Stored data:
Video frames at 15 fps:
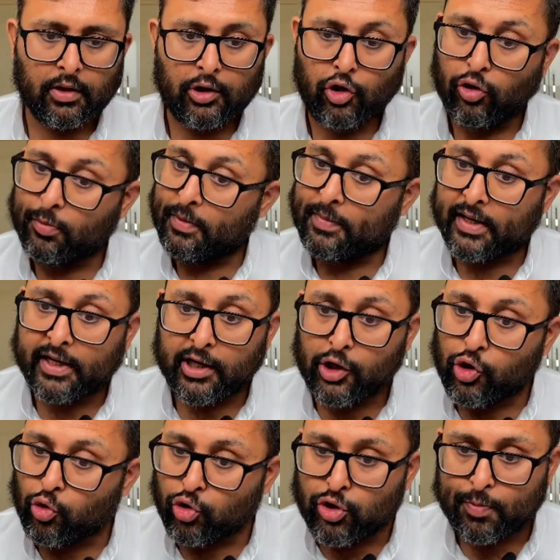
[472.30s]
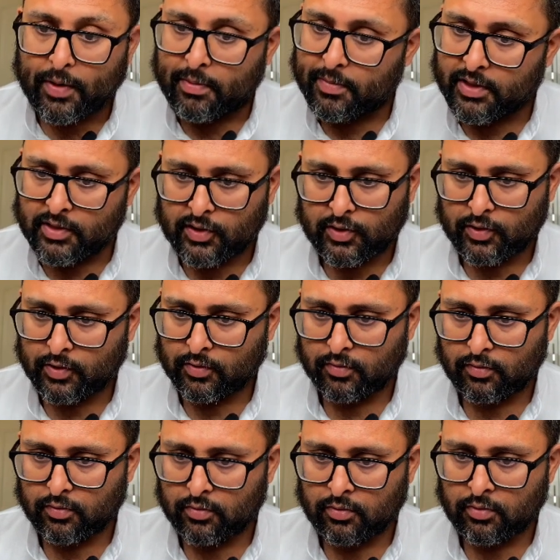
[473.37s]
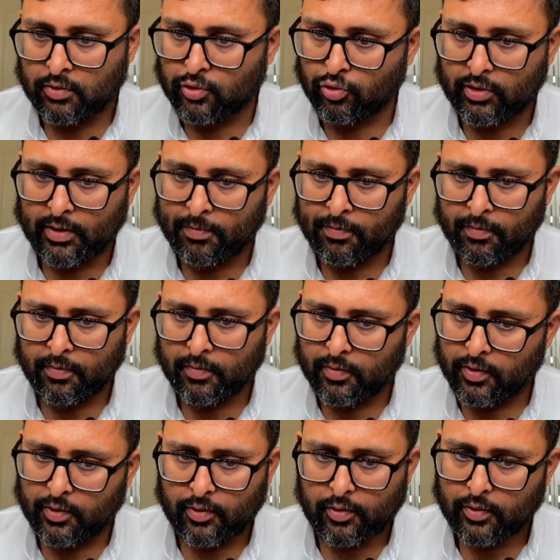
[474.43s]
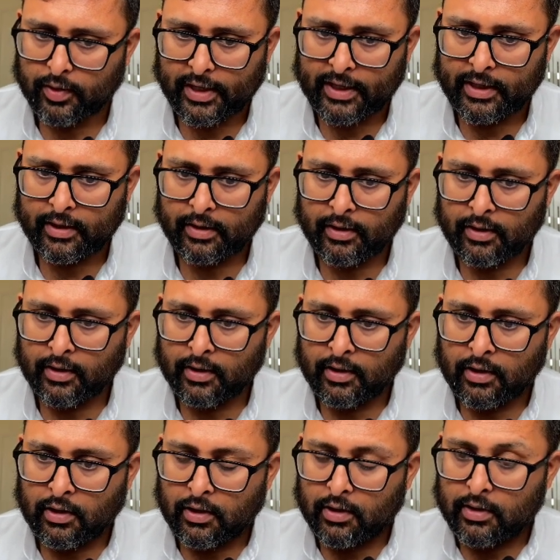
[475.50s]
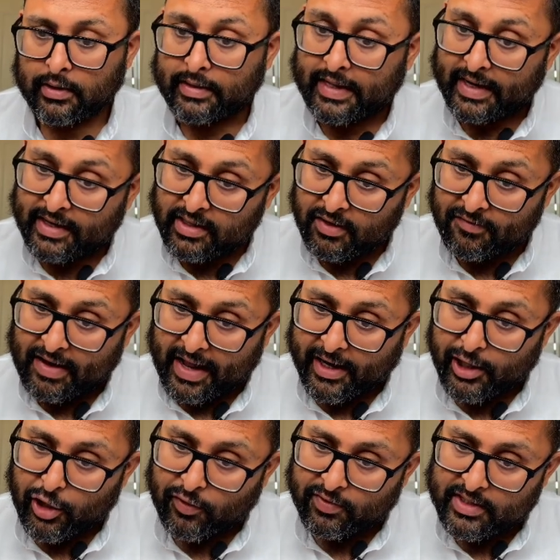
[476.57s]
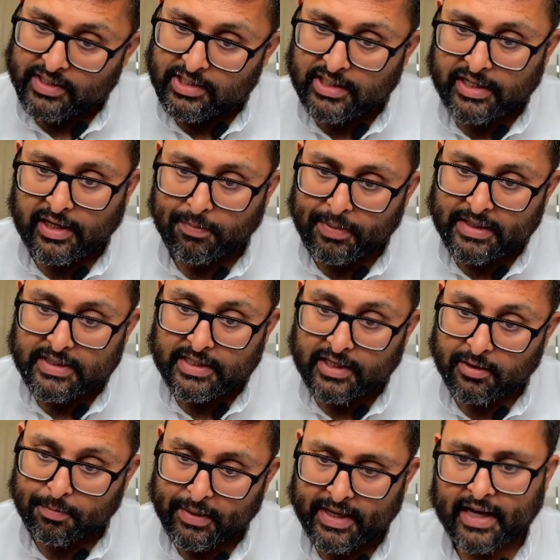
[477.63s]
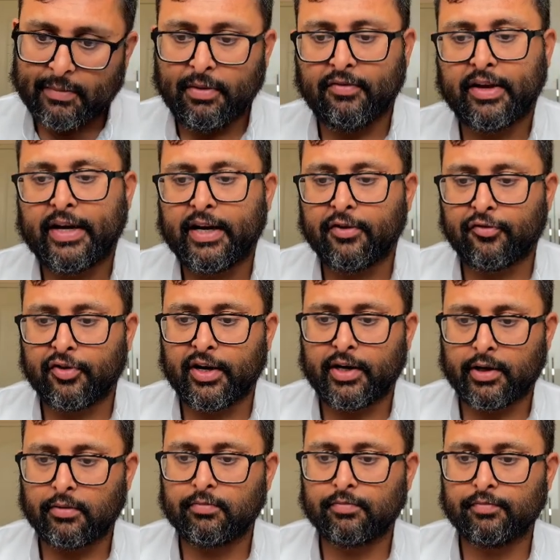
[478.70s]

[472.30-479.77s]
you'll be making huge payments to them, right? Then the value of this GDP, GNP can be very different.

**EXERCISE PROMPT**
Please retype the records above exactly, leaving every image out.

**ANSWER TO THIS PROBLEM**
Video frames at 15 fps:
[472.30s]
[473.37s]
[474.43s]
[475.50s]
[476.57s]
[477.63s]
[478.70s]

[472.30-479.77s]
you'll be making huge payments to them, right? Then the value of this GDP, GNP can be very different.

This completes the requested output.